DESCRIPTION OF THE TASK
Restate each record below word for word, skipping images.

Stored data
○ ○ ○ ○ ○ ○ ○

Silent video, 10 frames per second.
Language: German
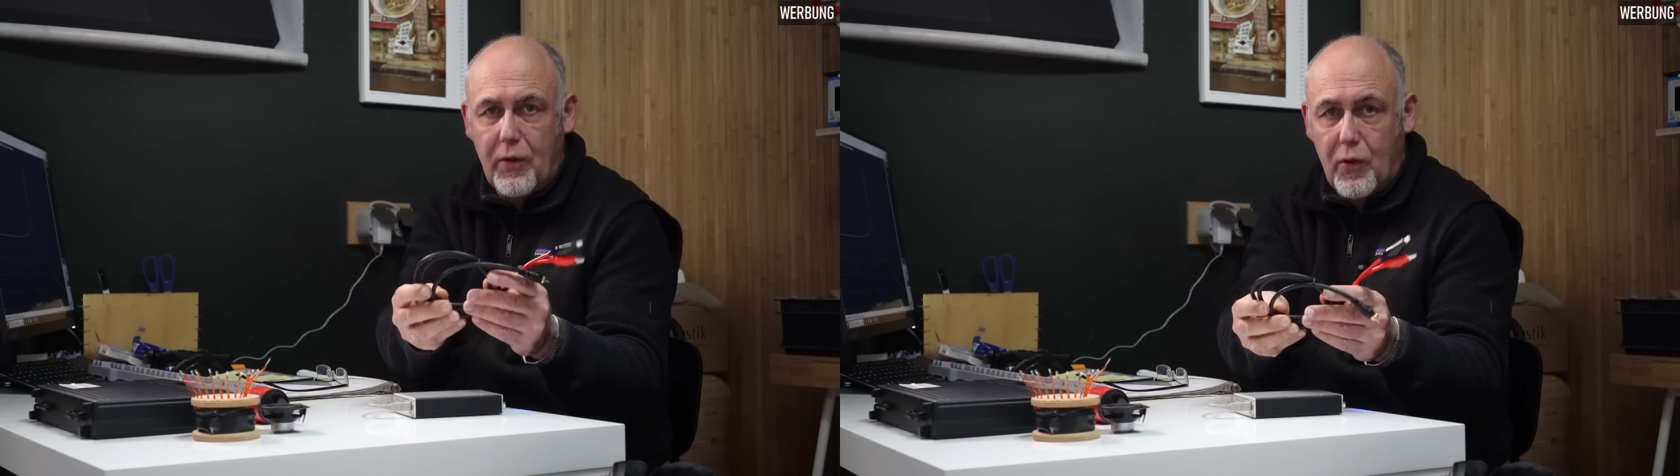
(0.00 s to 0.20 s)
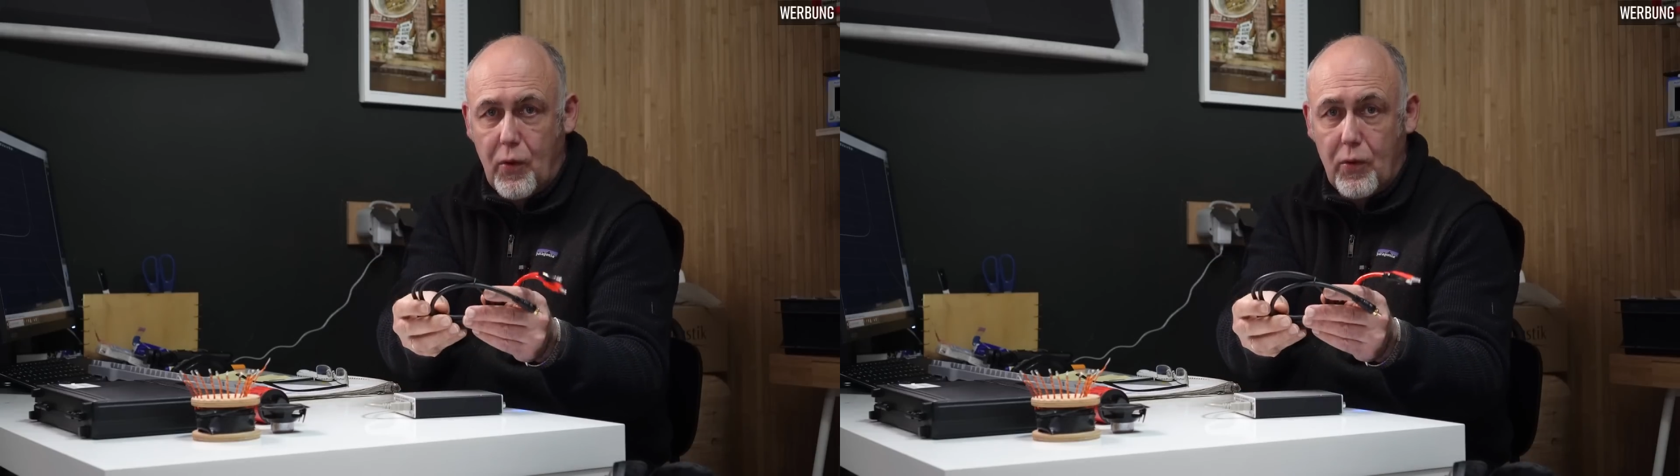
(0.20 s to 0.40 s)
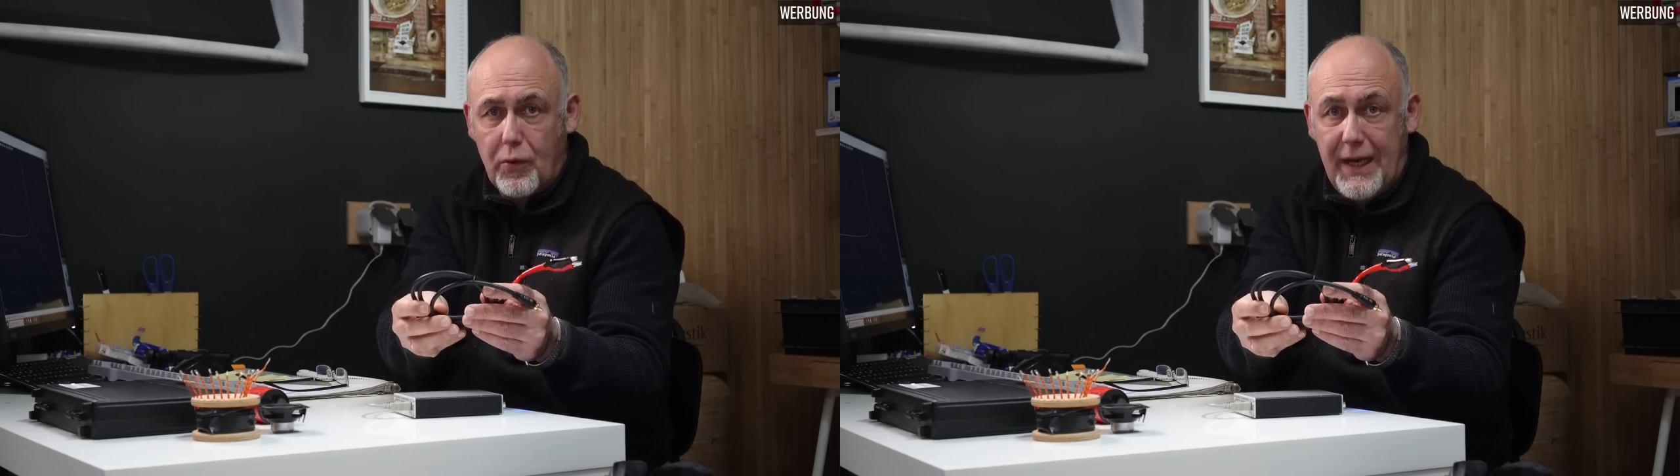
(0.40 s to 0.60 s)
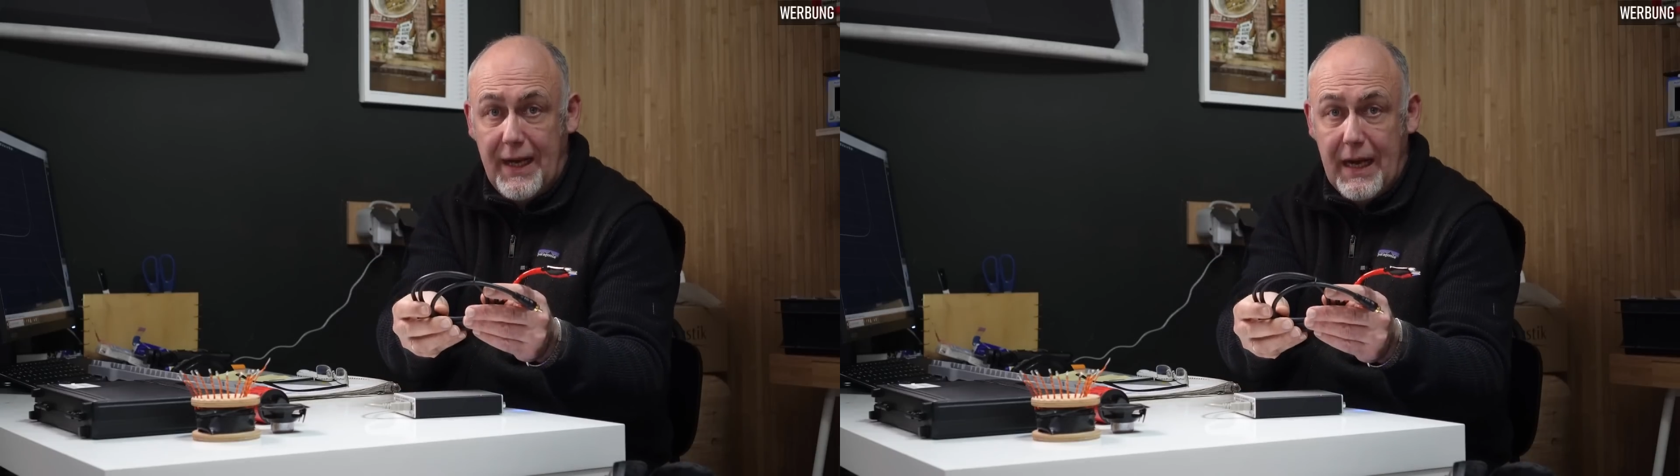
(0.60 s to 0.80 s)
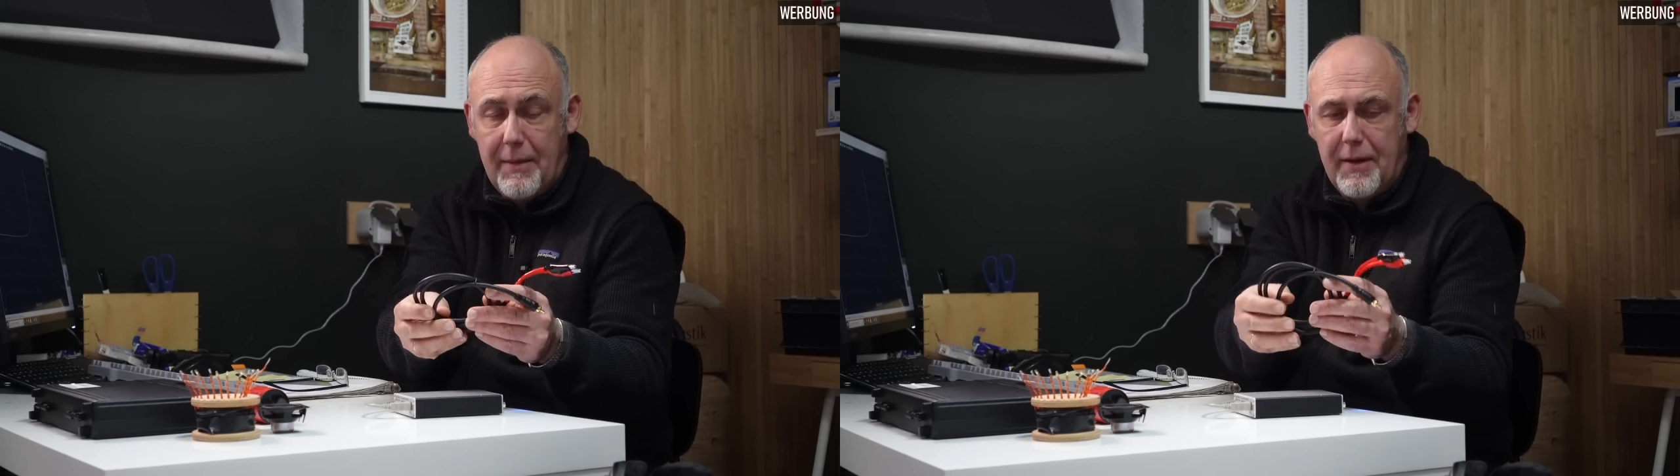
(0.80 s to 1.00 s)

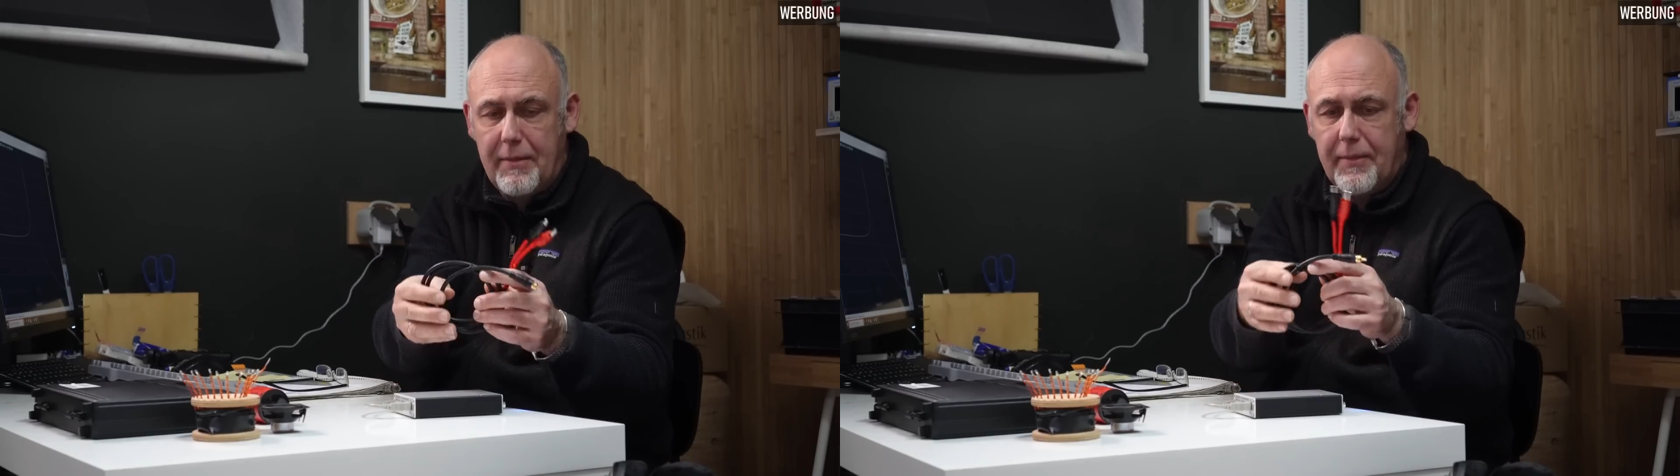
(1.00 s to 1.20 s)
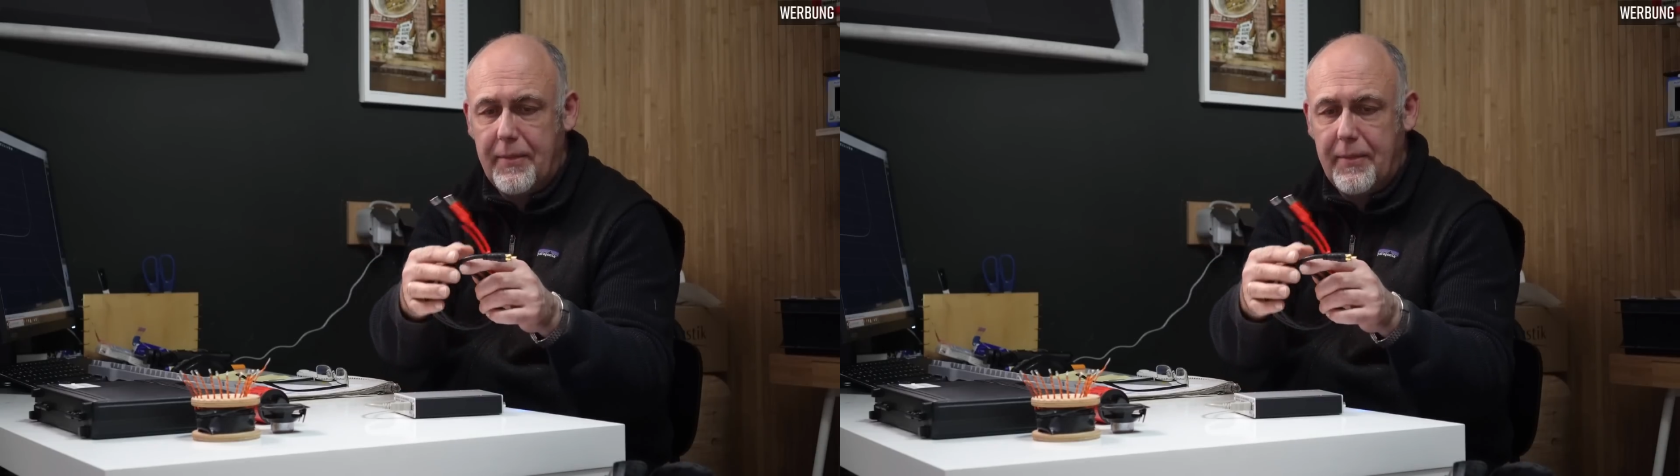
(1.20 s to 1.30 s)
Krokodilklemme.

○ ○ ○ ○ ○ ○ ○

RESULT FOR THIS EXERCISE
Silent video, 10 frames per second.
Language: German
(0.00 s to 0.20 s)
(0.20 s to 0.40 s)
(0.40 s to 0.60 s)
(0.60 s to 0.80 s)
(0.80 s to 1.00 s)

(1.00 s to 1.20 s)
(1.20 s to 1.30 s)
Krokodilklemme.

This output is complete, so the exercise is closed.